On the upside, this is a problem where you’ve told us that your communities are taking action. Communities that feel left out of the orbit of government services, and that’s a lot of you, have developed cleanup days, work groups and actively lobbied lawmakers and departments.

Conversations at the Molokai and Lanai pop-up newsrooms about the doctor shortage on neighbor islands inspired
a recent series of Civil Beat stories. (Courtesy: Donna Gamiao/2023)

Here’s a great example of how vital the pop-up newsrooms are to our reporting and the impact that journalism can have, with your help.

Motivated by conversations with community at a Lanai pop-up newsroom, reporter Brittany Lyte has written several stories on the shortage of doctors on the rural neighbor islands. The crisis was crystallized in a story about the death of two longtime family physicians on Molokai within months of each other.
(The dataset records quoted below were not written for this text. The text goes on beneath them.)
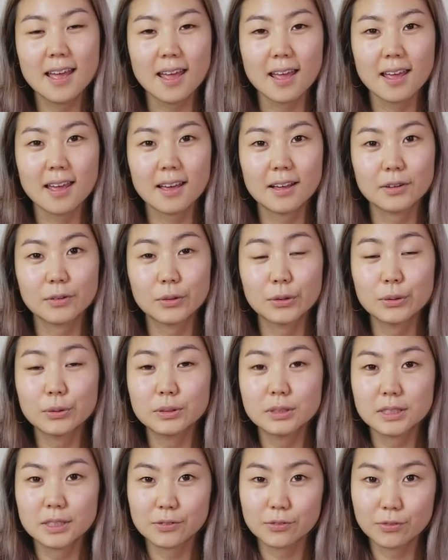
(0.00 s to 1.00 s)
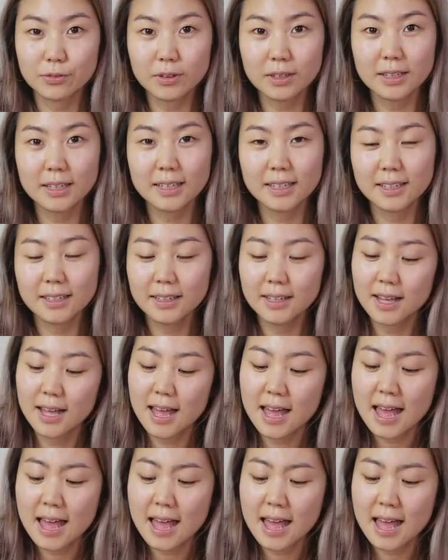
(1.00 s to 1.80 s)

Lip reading: and cruelty-free,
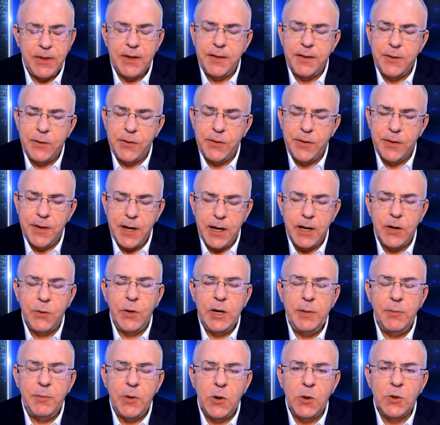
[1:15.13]
there
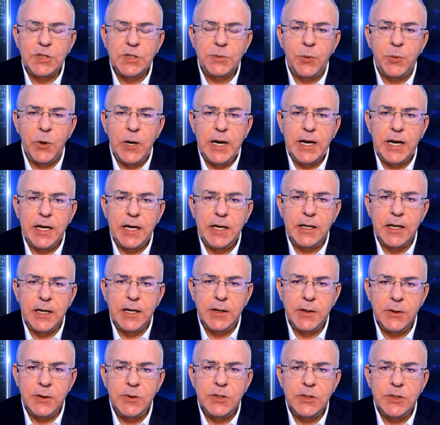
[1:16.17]
we post
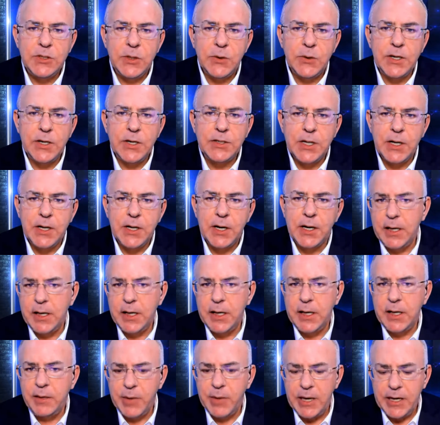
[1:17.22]
breaking news stories on a
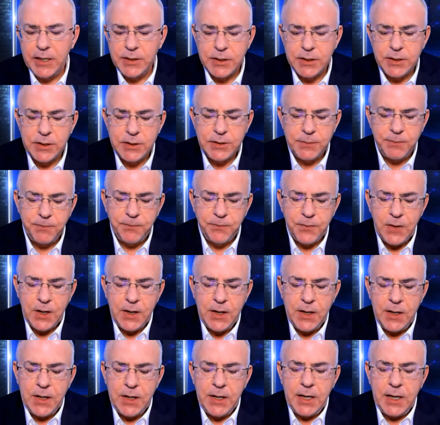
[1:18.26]
daily basis.
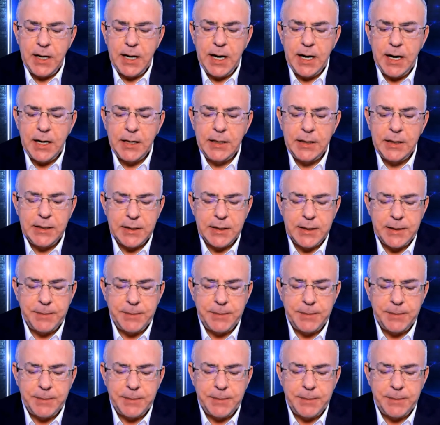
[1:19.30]
And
A follow-up story on the limited air medical services for patients and the squeeze on rural providers was read by Big Island physician, Dr. Ka‘ohimanu Dang Akiona, who is now in the process of rehiring one of the doctor’s staff on Molokai to reopen a Family and Urgent Care Clinic in Kaunakakai.

Coincidence? I think not.

Not all your tips will turn into stories, and some haven’t turned into stories yet. Two reporters are currently working on stories that you first told us about at our Pearl City pop-up newsroom in November.

But we didn’t forget them.

On Monday you can find our team in Honokaa, a town that some of you have told us before, has a fantastic high school band. See you there.